> SUPPLIED DATA
※
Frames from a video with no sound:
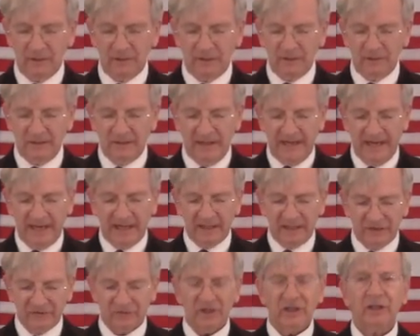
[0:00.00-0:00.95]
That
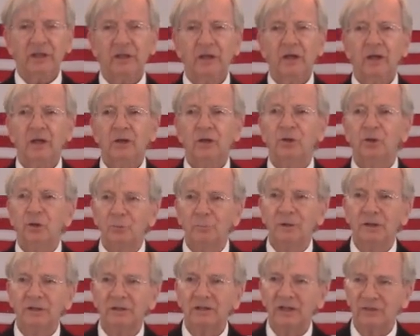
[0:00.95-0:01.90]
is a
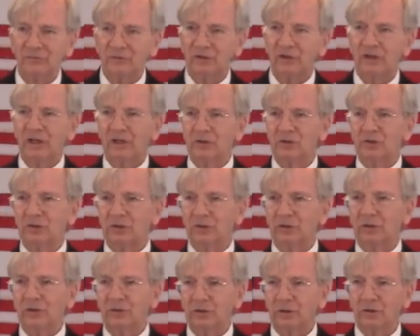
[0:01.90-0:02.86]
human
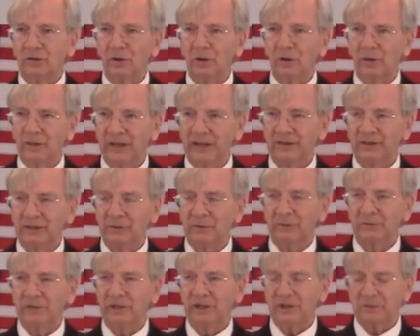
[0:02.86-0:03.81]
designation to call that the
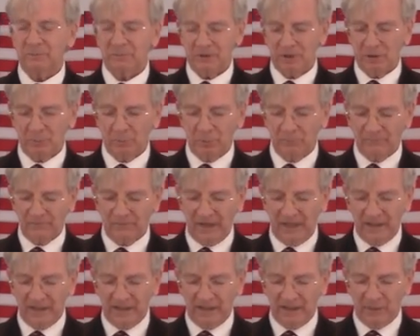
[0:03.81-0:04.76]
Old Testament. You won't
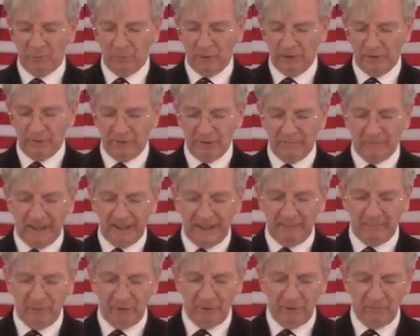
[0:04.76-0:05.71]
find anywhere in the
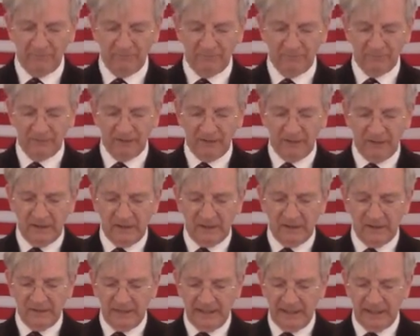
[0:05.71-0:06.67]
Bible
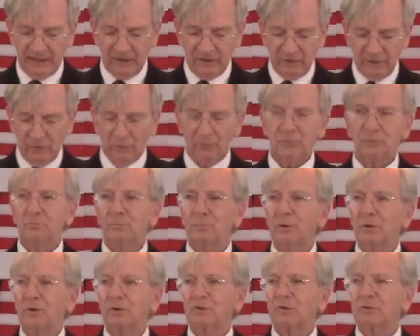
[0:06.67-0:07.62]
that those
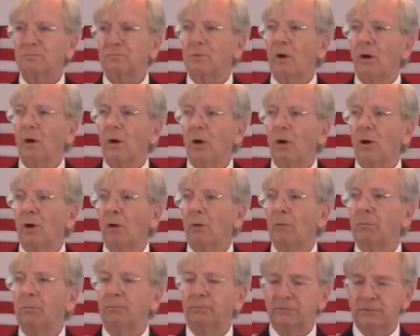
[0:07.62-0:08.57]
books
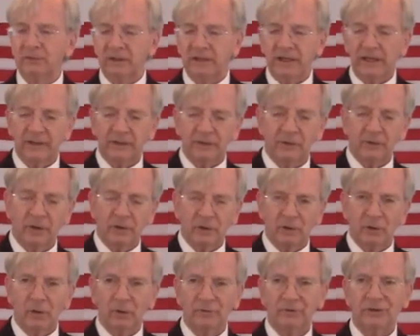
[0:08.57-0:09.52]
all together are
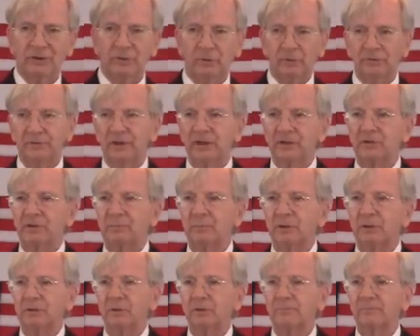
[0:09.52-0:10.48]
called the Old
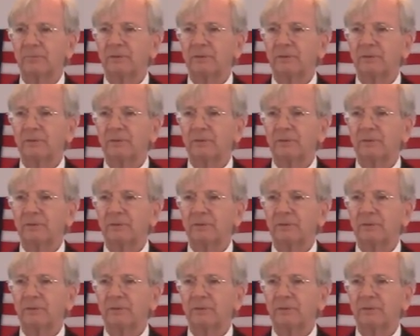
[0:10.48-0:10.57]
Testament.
※
> ASSIGNMENT
Please output the material above again, exactly, and omit every image.

> ANSWER TO THIS TASK
Frames from a video with no sound:
[0:00.00-0:00.95]
That
[0:00.95-0:01.90]
is a
[0:01.90-0:02.86]
human
[0:02.86-0:03.81]
designation to call that the
[0:03.81-0:04.76]
Old Testament. You won't
[0:04.76-0:05.71]
find anywhere in the
[0:05.71-0:06.67]
Bible
[0:06.67-0:07.62]
that those
[0:07.62-0:08.57]
books
[0:08.57-0:09.52]
all together are
[0:09.52-0:10.48]
called the Old
[0:10.48-0:10.57]
Testament.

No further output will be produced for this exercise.